Spoilers for last night’s Office coming up after the jump:
One way I might define the sensibility of The Office is this: it takes scenes and situations that most shows would cut away from, and it keeps the camera rolling, keeps you looking at them, just a little longer. The Michael Scott Paper Company storyline, for instance, is something that another show might have introduced as a season-end cliffhanger, then resolved in the next-season debut, and been done with it. But The Office forces you to keep looking—to watch the consequences of Michael and Pam’s impetuous decision play out—and so far, it’s been pretty satisfying.
For instance, I’m not sure I have ever heard a better description of the result of trying to live out an impractical fantasy than Michael’s peanut butter / tunafish sandwich dream: “Let me tell you, in real life, it is disgusting. It is a disgusting sandwich.” It’s a fairly self-aware statement, in that Michael is recognizing that he now has to eat a peanut butter / tunafish sandwich every day of his life for the foreseeable future. And it is a perfect statement on Michael’s arrested development that he would actually have tried to make that sandwich (the actual one, not just the metaphorical one) in real life, and expected it to taste good because he dreamt it.
Last night’s episodes, which sandwiched (see what I did?) the debut of Parks and Recreation, might as well be treated as one long one, although they ran separately. But they also showed why (with a few exceptions, like “Stress Relief”) the shorter episodes work better than the supersized ones. The double-shot allowed the show to cover the same story—Michael and Pam’s joint what-have-I-done moment—from different perspectives: the outside one, as we saw Vikram’s brilliantly horrified reaction to Michael’s business plan, and the claustrophobic one inside the No Exit quarters of the Michael Scott Paper Company. (The new credits sequence was brilliant.)

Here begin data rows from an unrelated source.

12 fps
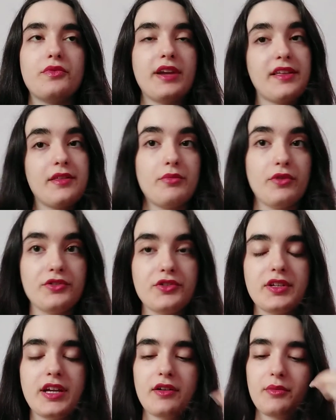break the poetry
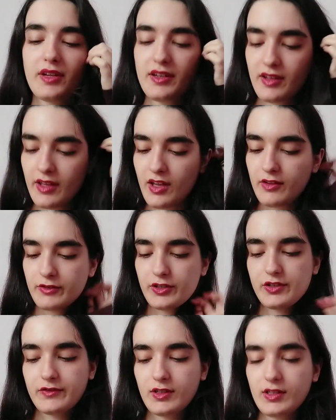down a bit.
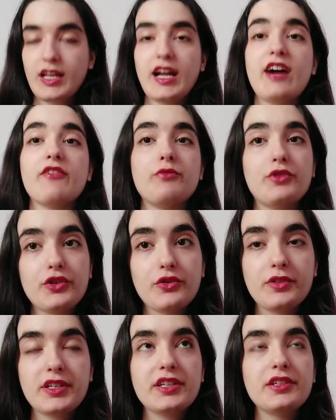First of all, I have
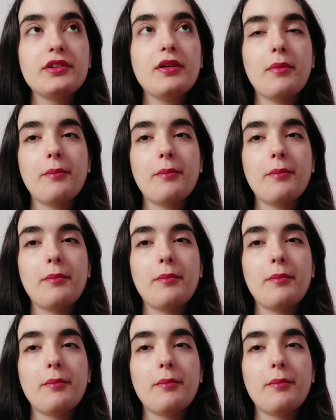Mercurial,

Some small moments I enjoyed:
* Stanley’s reaction shot, in the background, to “a little bit of blood rushed to your penis.”
* Phyllis catching a soccer ball in the face. Never not funny.
* “Confidence. It’s the food of the wise man, but the liquor of the fool.” “I’m looking forward to getting to know you, Vikram.” Also: “I’m like Benjamin Button in reverse.”
* The fact that not only did Michael hang up a set of time-zone clocks in the new office, but he labeled one of them “U.S.A.”
* Pam’s moment of triumph at closing a sale, Ryan’s attempt to share the limelight (“We did it!”) and Michael’s closing takeaway: “Who’d have thought that the thing that would save this company would be work?”
Oh, as for 30 Rock—other than having enjoyed Liz as Steve Jobs, I don;’t have much to say, so have at that here as well.